The act makes it mandatory for the anganwadis to provide a free meal to pregnant women and lactating mothers throughout the pregnancy and even after the pregnancy they will be entitled to a free meal for six months. The act also provides for a mandatory maternity benefit of Rs.6000.

  • Free meals to children:

The act also proposed free meals for children between the age group from 6 months to 6 years. Along with that, the act also makes it mandatory to provide one free mid-day meal to the children belonging to the age group of 6 to 14 years of age under the Mid-day meal scheme.

  • Women Empowerment:

The National Food Security Act has led an example by making the eldest woman of the household who is eighteen years of age or above the head of the household for the issue of the ration cards. The male member of the household can be treated as a head if the woman is not available.

  • Food security allowance:

There is a provision made by this act for the people who did not avail of any of the benefits under the above-mentioned schemes. Those people are entitled to get a food security allowance.

  • Reforms in the Public Distribution System:

Reforms are necessary for the effective implementation of any scheme or any act. There were many reforms which were made related to the Public distribution system. These were doorstep delivery of the food grains, linkage of Aadhar cards for the identification of the beneficiaries. All these modifications were made in the Public Distribution System for the effective implementation of the act.

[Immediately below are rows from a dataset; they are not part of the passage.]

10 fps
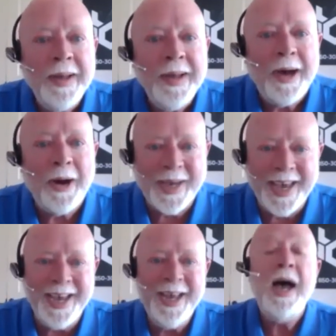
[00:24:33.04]

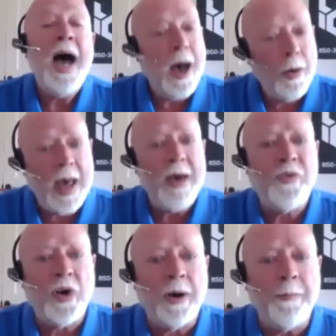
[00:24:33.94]
Okay,
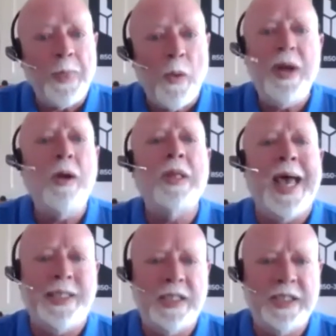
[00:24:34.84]
however, We don't
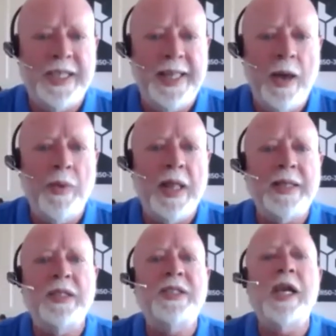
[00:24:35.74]
like to see that. We
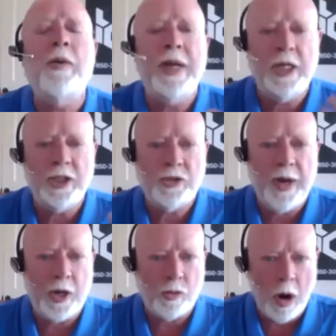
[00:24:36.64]
like to see our
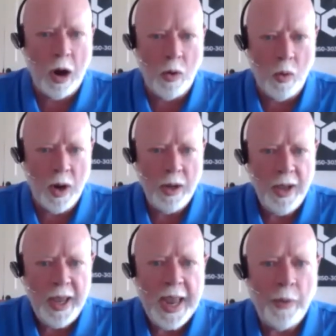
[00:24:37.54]
industry grow.
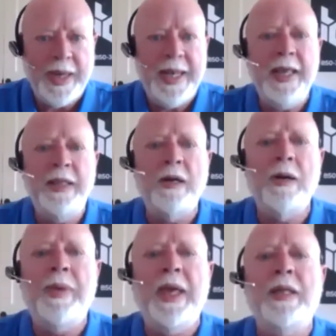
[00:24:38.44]
And we need there
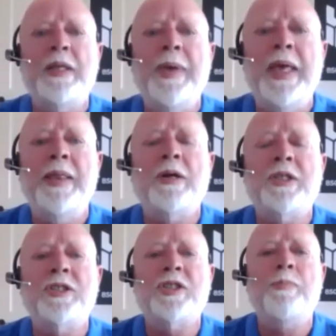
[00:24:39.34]
to be there
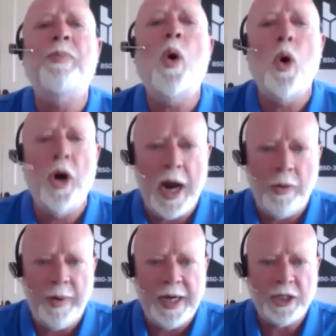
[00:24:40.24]
to support
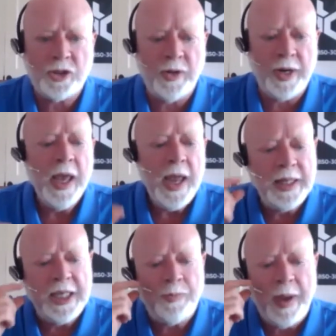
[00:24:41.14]
our industry.
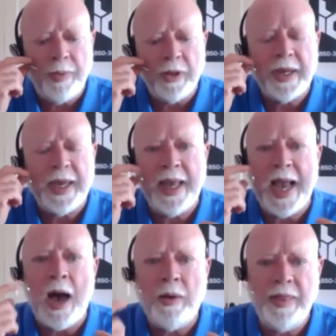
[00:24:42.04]
And these people that are getting
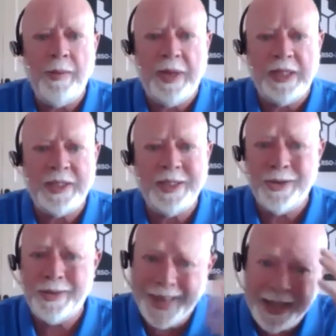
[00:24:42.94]
out of the business
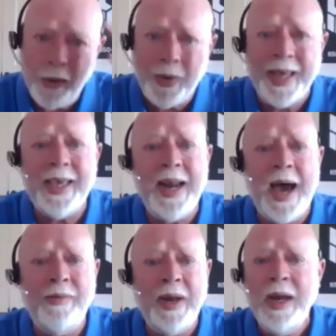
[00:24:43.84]
or think they want to get
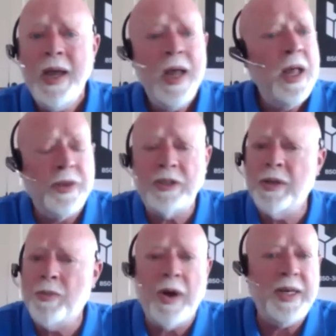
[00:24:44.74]
out of it, there's
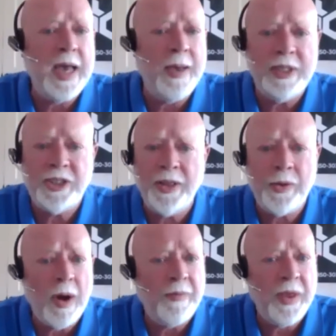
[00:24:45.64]
some great diamonds in the
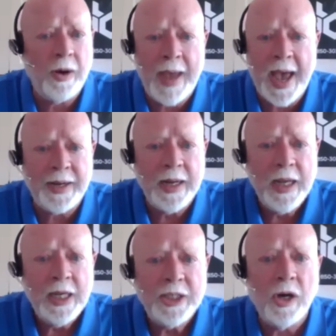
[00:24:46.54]
rough there, Matt.
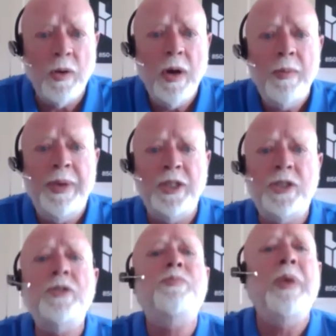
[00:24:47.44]
So
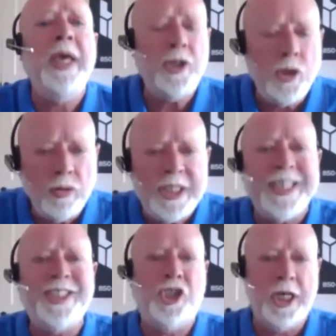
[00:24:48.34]
be
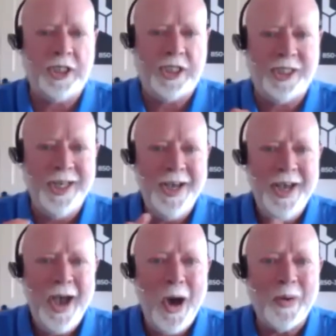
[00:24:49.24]
judicious,
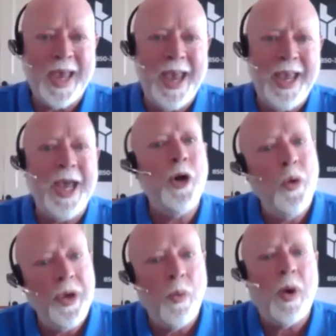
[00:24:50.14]
okay, and
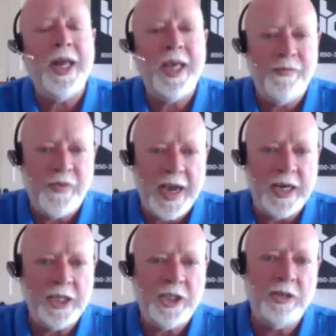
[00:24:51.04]
who you want to invite
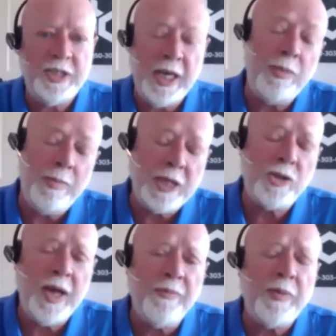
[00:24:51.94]
into your team, and make
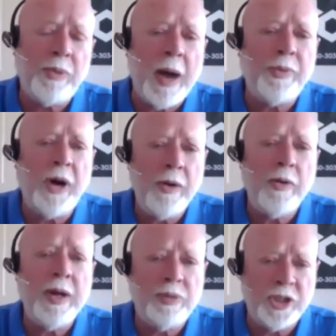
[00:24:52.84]
sure you have the proper
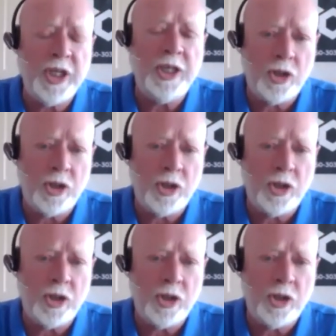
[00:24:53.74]
hiring procedure.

  • Grievance Redressal Mechanism:

The most important aspect of the act is the introduction of the grievance Redressal mechanism. The act makes it mandatory to establish a grievance redressal mechanism at the state as well as at the district level. It also includes establishing various call centers and helpline numbers with different nodal officers.

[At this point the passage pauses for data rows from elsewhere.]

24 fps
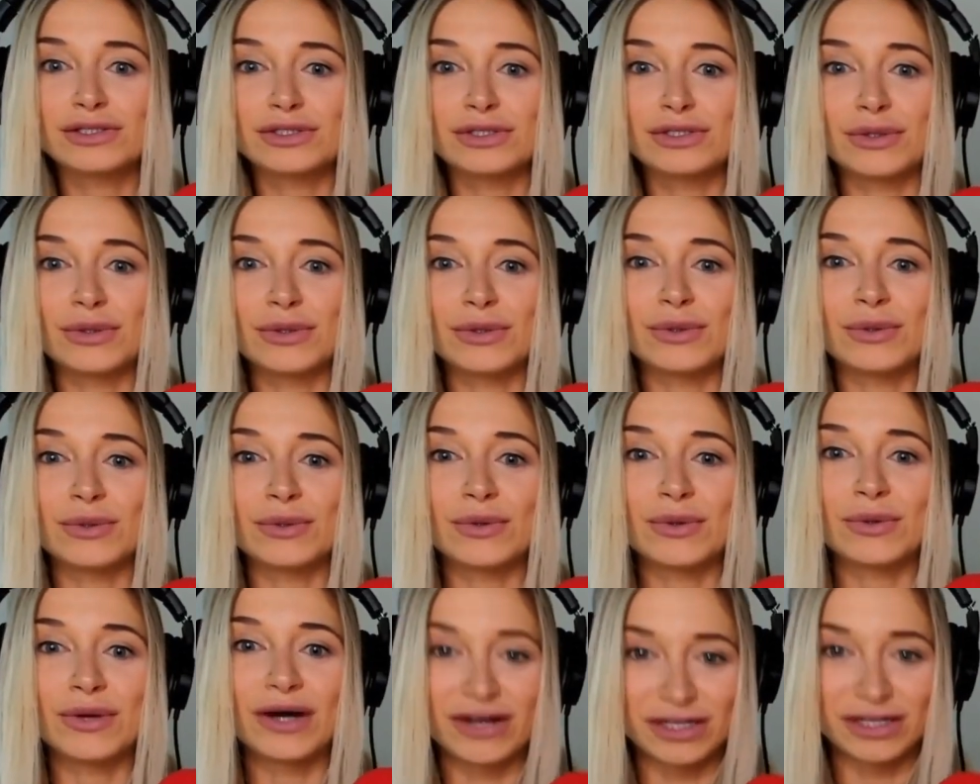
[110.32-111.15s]

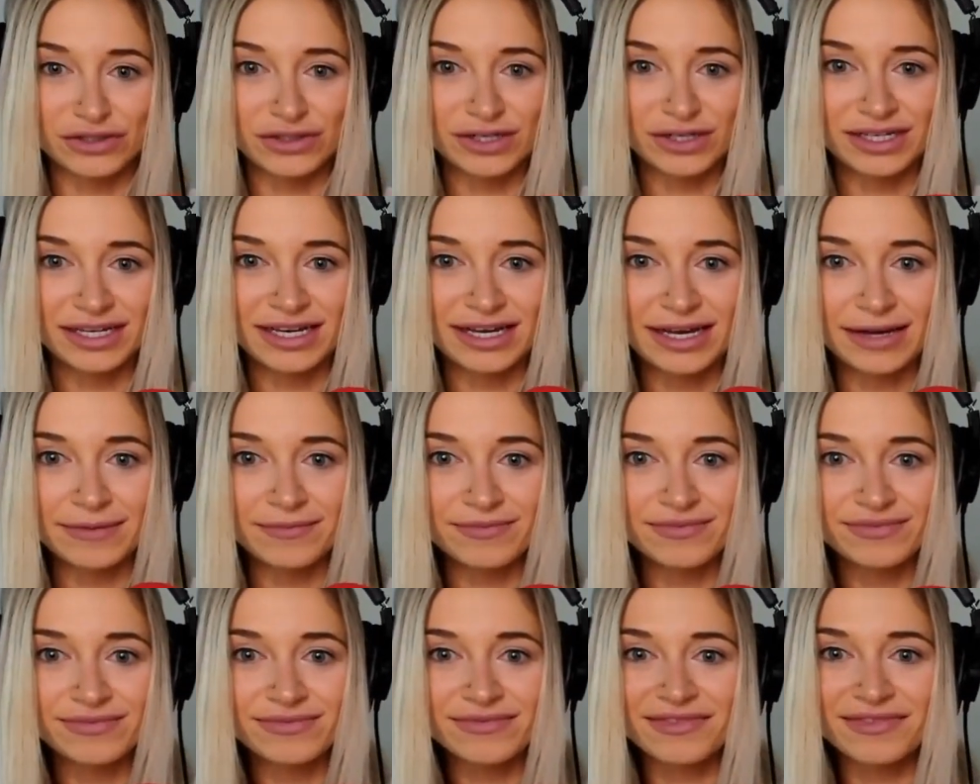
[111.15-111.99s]
to
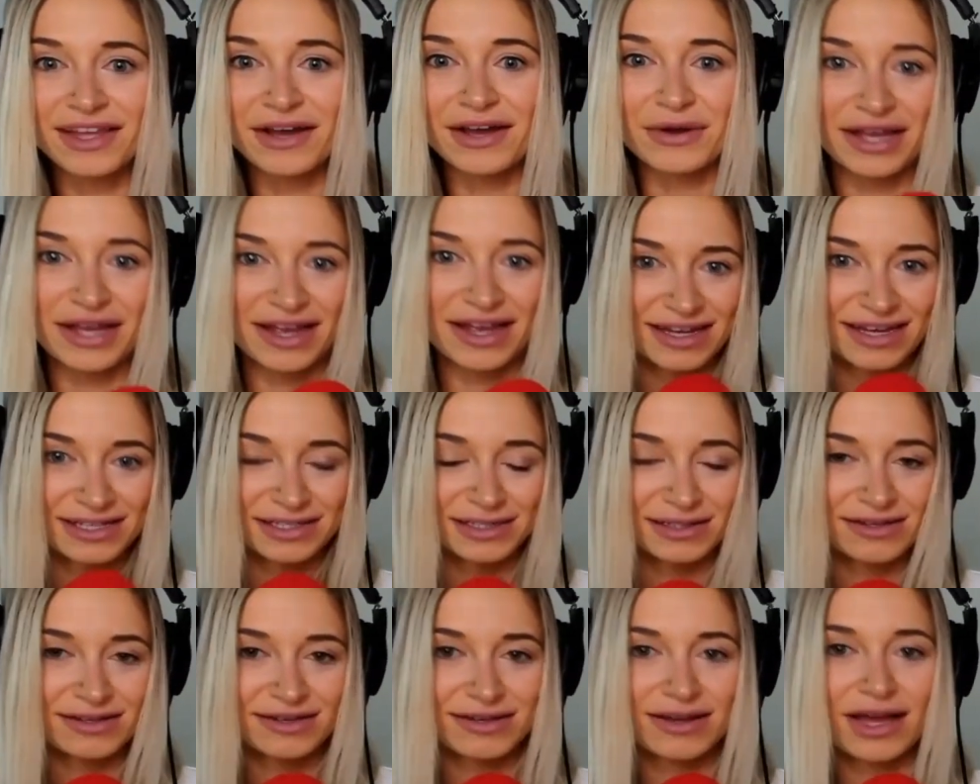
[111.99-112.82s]
Australia. Okay,
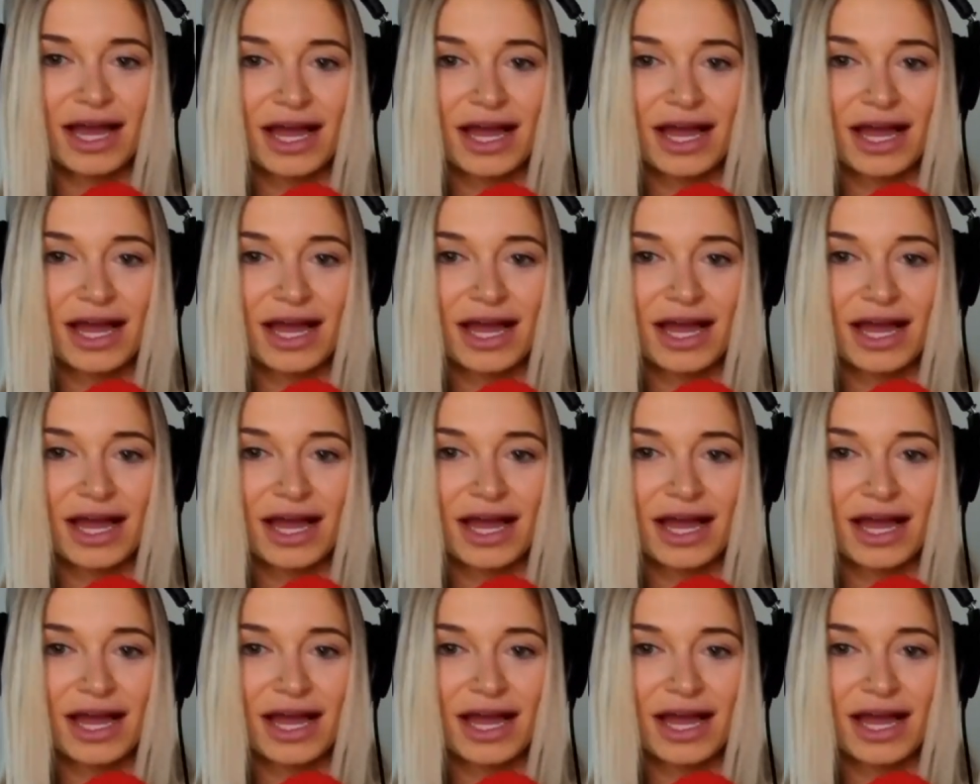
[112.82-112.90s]
guys,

  • Transparency and accountability of records:

One of the modifications made under the Public distribution system as stated above was the transparency of the records. There must be some sort of transparency and accountability of all the records concerning where and how much people are getting benefitted from the act, the implementation of various schemes under the act, etc.

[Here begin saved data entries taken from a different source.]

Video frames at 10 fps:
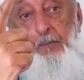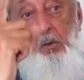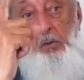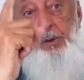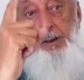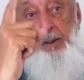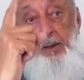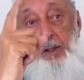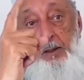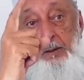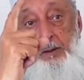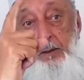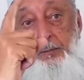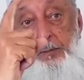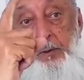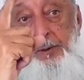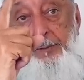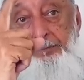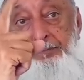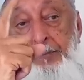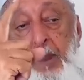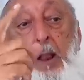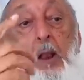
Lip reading: Only Allah can confirm it.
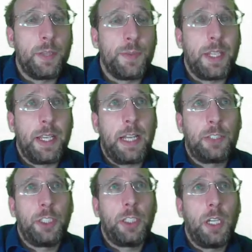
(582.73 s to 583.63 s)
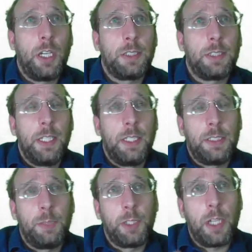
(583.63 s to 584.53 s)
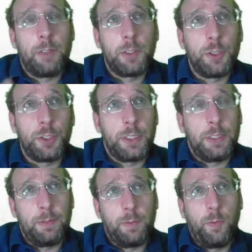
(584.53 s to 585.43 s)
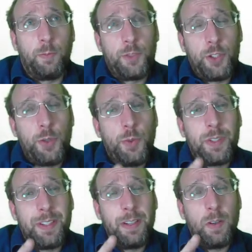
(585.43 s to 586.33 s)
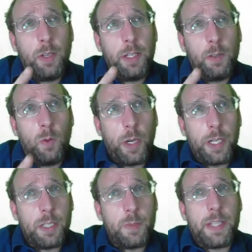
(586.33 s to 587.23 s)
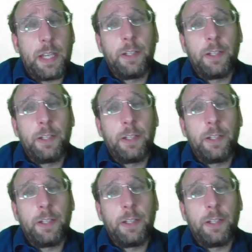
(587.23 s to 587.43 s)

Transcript: can actually cause similar evolution to organisms that are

  • Responsibility of Central Government, State Government & local authority:

The central government will be responsible in case of non-supply of food grains to the state governments and it has to pay the funds to meet up the shortage of food grains. The state government is under obligation to implement the schemes provided by the actin their respective states and they will be responsible if they failed to implement those.

  • States to get assistance for intra-State transportation and handling of food grains:

Central Government will assist the state governments to provide intra-state transportation and handling of food grains.

  • Penalty for non-compliance:

If the public servants or any other authority fails to comply with the relief under the grievance Redressal mechanism then it will impose a penalty on them as provided by the act.


The immunity level of the population of India is decreasing for the past several years. For the country like India, this act can be useful to eradicate malnourishment from the population. However, the Central Government has not decided the specific limit for the eligible households under the Public Distribution System. With the introduction of this bill, Indians have a hope that their fight to get a ‘right to food’ will come to an end.